BRASÍLIA, DF (FOLHAPRESS) – O ministro Kassio Nunes Marques, do STF (Supremo Tribunal Federal), reverteu a condenação imposta ao deputado federal Marco Feliciano (PL-SP) por transfobia contra uma atriz que simulou de uma crucificação durante a Parada Gay de São Paulo de 2015.
Ele considerou que Feliciano não extrapolou a liberdade de expressão. Em 2015, a atriz transexual Viviany Beleboni protagonizou a simulação, no papel de Cristo. A manifestação gerou diversas reações, entre as quais a do deputado.
O congressista havia sido condenado pela Justiça de São Paulo ao pagamento de R$ 100 mil em indenização por danos morais no âmbito de uma ação civil pública ajuizada pela ABCDS (Associação Ação Brotar pela Cidadania e Diversidade Sexual). A defesa de Feliciano entrou com uma reclamação no Supremo, e Nunes Marques atendeu o pedido.
“Por não identificar no caso ora em exame os excessos caracterizadores do discurso discriminatório, entendo que o reclamante não desbordou do exercício legítimo da liberdade de expressão, conforme definido na jurisprudência vinculante desta Corte”, afima a decisão.

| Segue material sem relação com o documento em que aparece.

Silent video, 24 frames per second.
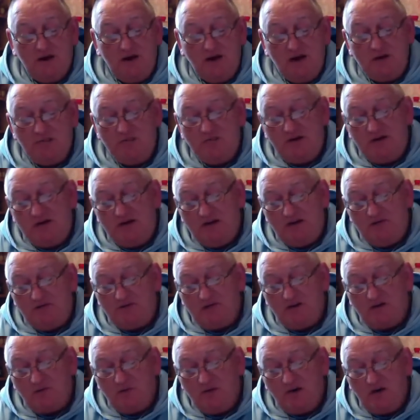I believe
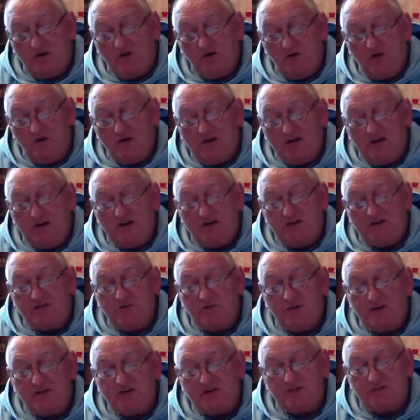that we are all here
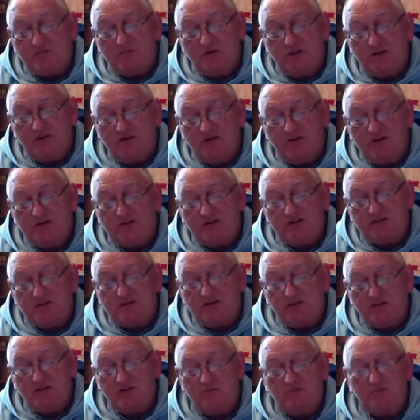to experience
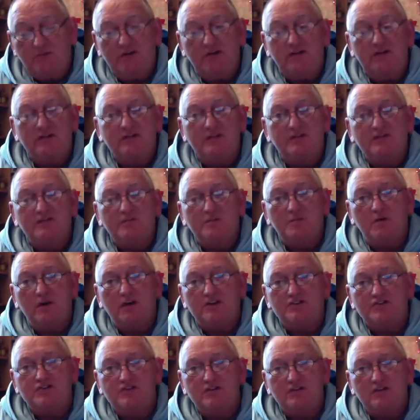the complete
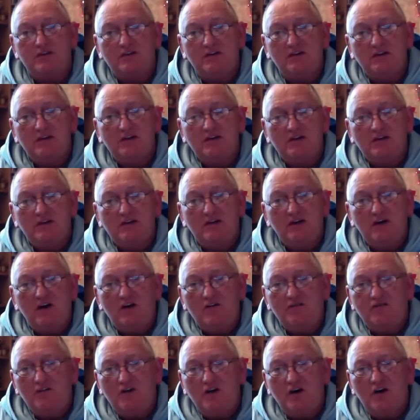expression
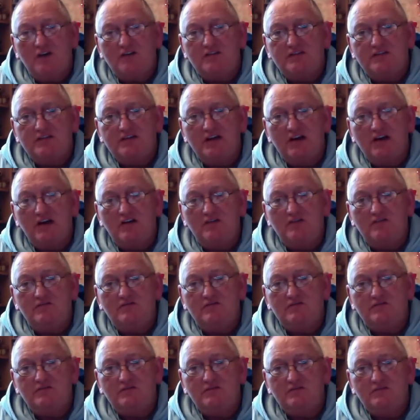of God's
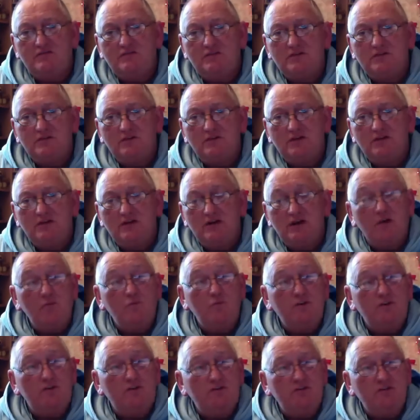love. And
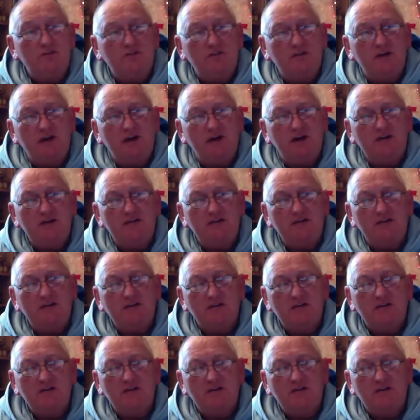we do that
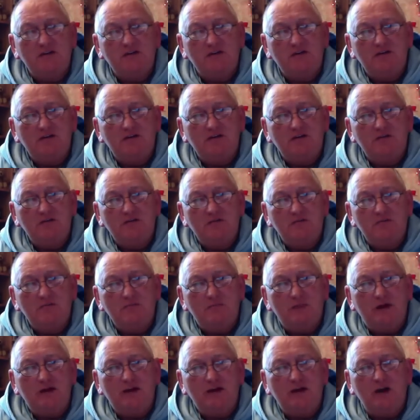
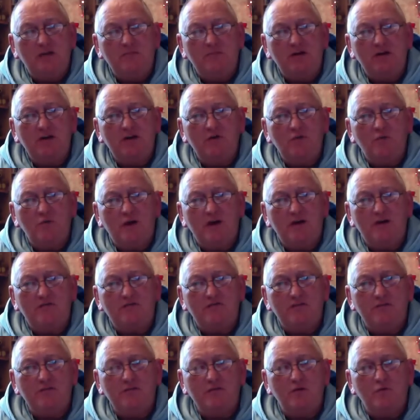by coming away
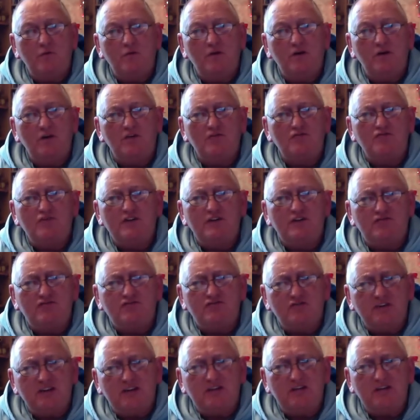from the world,
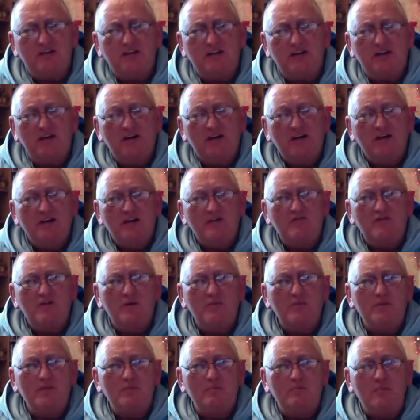retreating
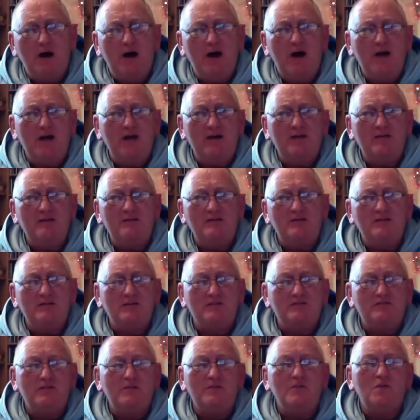from the mind,
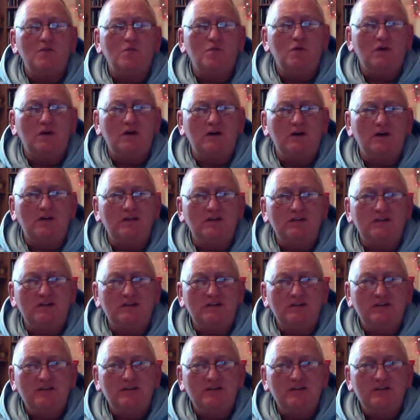from the world,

Ao criticar a performance na ocasião, Feliciano escreveu que, ao ser contrário a esse tipo de ato, não exerce preconceito nem intolerância, somente a liberdade de expressão e religiosa.
Na decisão desta segunda-feira (16), o ministro afirma que negar às religiões cristãs o direito a manifestar juízos de valor com base em seus códigos morais seria o mesmo que retirar-lhes a essencialidade que as define.
Em outro trecho, ele afirma que a liberdade de expressão, como aponta a jurisprudência da corte, encontra limites no discurso de ódio contra grupos historicamente marginalizados. Mas, para o relator, o pluralismo da sociedade exige tolerância às diversas formas de viver e de pensar.
“Essa categoria extrema, entretanto, não pode ser confundida com a mera opinião desfavorável, que encontra guarida no espaço inviolável da consciência de cada indivíduo”, afirmou.
“Tolerância, contudo, não se confunde com concordância forçada, pois, numa democracia, reserva-se às diversas correntes de pensamento o direito de se contraporem umas às outras e de expressarem sua desaprovação a determinadas ideias e comportamentos”, disse.
Em 2019, o STF concluiu o julgamento que enquadrou a homofobia e a transfobia na lei dos crimes de racismo até que o Congresso Nacional aprove uma legislação sobre o tema. O ministro Celso de Mello, relator de uma das ações, disse que a decisão do Supremo desta quinta-feira “não interfere nem compromete a liberdade religiosa.”
A Justiça de São Paulo havia baseado a condenação no entendimento de que Feliciano havia extrapolado o direito à liberdade de expressão. “A conduta ilícita do réu não se baseia na sua liberdade de manifestação e pensamento, mas sim no fato de que, com ela, ao fazer associações com outras manifestações, fora do contexto, reforçando estereótipos, e fomentando a intolerância e discriminação, tudo sob apelo moral e religioso”, diz a sentença.
Na publicação, Feliciano associou o ato protagonizado pela atriz com outras manifestações políticas em que teria ocorrido profanação de símbolos cristãos, como “Marcha das Vadias” e “Marcha da Maconha”, como cita a decisão do magistrado. O deputado não teria circunscrito sua crítica a uma posição contrária, ainda que de conteúdo religioso” e teria gerado confusão ao postar fotos que não eram da Parada Gay, com exceção de imagens da atriz.
Kassio Nunes Marques, no entanto, entendeu que a decisão foi “lacônica” na fundamentação e não fornece elementos suficientes para categorizar a manifestação do deputado como abuso da liberdade de expressão.